Remembering to Forget
Imagine for a moment your home. Lovely in its way, whatever that is, and most importantly, yours.
Now imagine it for a moment with no garbage cans. The can in the kitchen is gone.
The smaller garbage containers in the bathrooms and your office, all gone.
If you’re brave, imagine your home with no sewage system.
Right, let’s move on quickly from that.
Now come with me and think about your brain. (I know, it’s a little like tickling yourself, but give it a shot anyway.)
Do you have the proper waste disposal system for your thoughts?
How cluttered is your brain after all these years of thinking, especially if you’ve never cleared it out?
Unlike our homes, we can’t move out of our brains and start fresh, so it’s imperative that we actively create and pursue a disposal mechanism for our thoughts. The alternative is slow death by too many thoughts – more popularly known as overwhelm, analysis paralysis, procrastination, and even, sometimes, plain old depression.
Have you ever read the story about the medical condition that – perhaps fictionally – cannot forget anything? One of our brain’s greatest gifts to us is the act of forgetting. Think of it – of all the data that enters our lives minute by minute, the hourly task of sifting through what we experience and throwing away almost everything is a critical life skill.
So how about giving our brains a hand in this critical task and actively remembering to forget?
Instead of using our brain as a storage facility like some dilapidated shed, let’s learn to use it as a thinking facility.













Yep…sometimes I feel like I need to take a plunger to the ol’ noggin. My packrat tendencies extend to ideas and plans, as well as actual things.
After meeting with you the other week, I have been practicing forgetting. I find the most rewarding way is to do something…such as whip out a couple of quick articles I’ve been storing in my head.
When I focus on completion, not perfection, and think of it as freeing up a little elbow room in the brain, it makes it easier. Very freeing and rewarding…and a great way to get into action as well.

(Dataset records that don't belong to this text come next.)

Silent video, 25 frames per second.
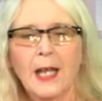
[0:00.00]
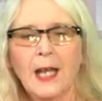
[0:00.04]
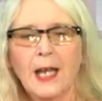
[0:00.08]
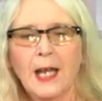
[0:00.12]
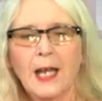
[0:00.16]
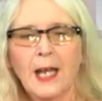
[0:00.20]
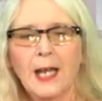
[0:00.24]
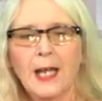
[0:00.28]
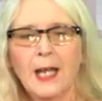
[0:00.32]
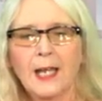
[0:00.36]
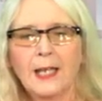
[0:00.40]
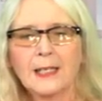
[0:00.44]

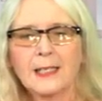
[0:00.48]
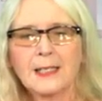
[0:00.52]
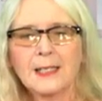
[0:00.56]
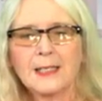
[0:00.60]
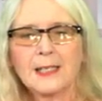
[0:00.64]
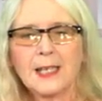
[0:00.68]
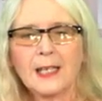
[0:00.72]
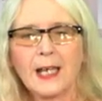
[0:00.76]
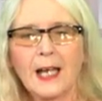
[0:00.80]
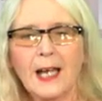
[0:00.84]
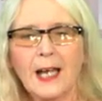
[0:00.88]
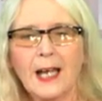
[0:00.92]

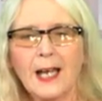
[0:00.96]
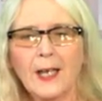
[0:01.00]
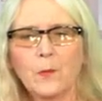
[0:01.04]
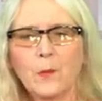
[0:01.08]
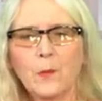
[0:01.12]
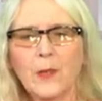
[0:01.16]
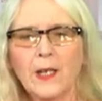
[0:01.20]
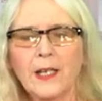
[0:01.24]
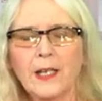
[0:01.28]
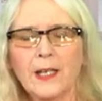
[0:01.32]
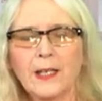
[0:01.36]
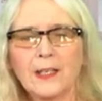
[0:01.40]
and I
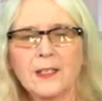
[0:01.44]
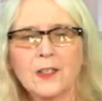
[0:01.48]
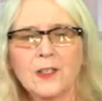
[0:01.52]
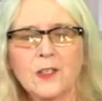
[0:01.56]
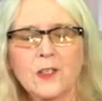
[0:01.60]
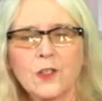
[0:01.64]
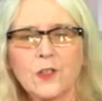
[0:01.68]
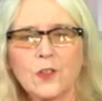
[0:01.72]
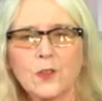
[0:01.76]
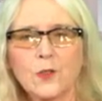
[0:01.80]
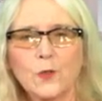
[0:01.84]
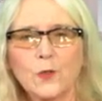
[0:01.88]
went
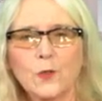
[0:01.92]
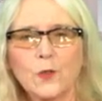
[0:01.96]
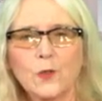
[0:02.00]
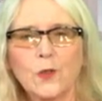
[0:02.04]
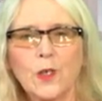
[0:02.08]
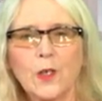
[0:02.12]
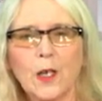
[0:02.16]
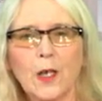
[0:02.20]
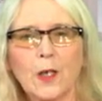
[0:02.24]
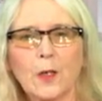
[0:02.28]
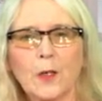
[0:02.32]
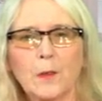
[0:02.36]

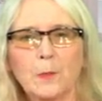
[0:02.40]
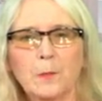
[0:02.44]
into our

Hello from beautiful Montana:
What a great article. Sometimes we store the most mundane stuff (like our first telephone number) and then forget our cell phone number because we never call it. But then, why should we remember it?
Love the way you share tips and techniques to make us think. Keep on keeping on.
Judy H Wright
I love the “idea” of what you are sharing, however, I have stopped all “fighting” in my life. To me, everything is God/Spirit/Divinity/All That Is… Creator/Source is experiencing itself as everything. So we all carry around cancer cells in our body and they only manifest into cancer in some people. YET they are STILL God. I teach people how to bring their bodies BACK INTO BALANCE instead of Fighting Cancer, doing Battles inside their own beloved body and “kill the enemy”. It no longer makes sense. I am only FOR things. So for me, I am for Inspiring a Peaceful Mind, and releasing those unnecessary thoughts. Creating balance and peace in my mind and it does not require “fighting” anything.
If one can wash dishes, or eat a meal, or pet their cat and ONLY FOCUS on what they are doing ….. the smell of the water, feeling the water, washing each dish as if it were a baby Buddha, … sensing all the smells, flavors, tastes of the food, feel and hear yourself chewing, ….seeing the cat, hearing the cat, noticing all the physical details, being one with the cat. If your can practice Focusing only on what you are “doing” your mind can be clear of all those extra thoughts. There is no need to “fight” anything. If the thoughts come in, you thank them and go back to focusing on what you are doing. It is a loving relaxing experience.
With Love & Grace & Magic, Morgine
Good post, Andrea. About 3 months ago I started using the GTD (Get Things Done) system for managing my various ‘inboxes’ at home and work and that system is all about getting stuff out of your head and onto paper. Whereas before I used to have 400 to 500 emails sitting in my inbox at work and about 200 at home I now regularly have zero inboxes several times a week and all outstanding things actioned too.
You can ‘feel the freshness’ of having a mind ready for creating once you’ve learned to resolve, discharge and store information somewhere else other than in your conscious mind, can’t you? I don’t think it’s just about thoughts though – it’s also about any feelings you have linked to those thoughts that also need discharging otherwise the feelings will keep retriggering the thinking attached to them.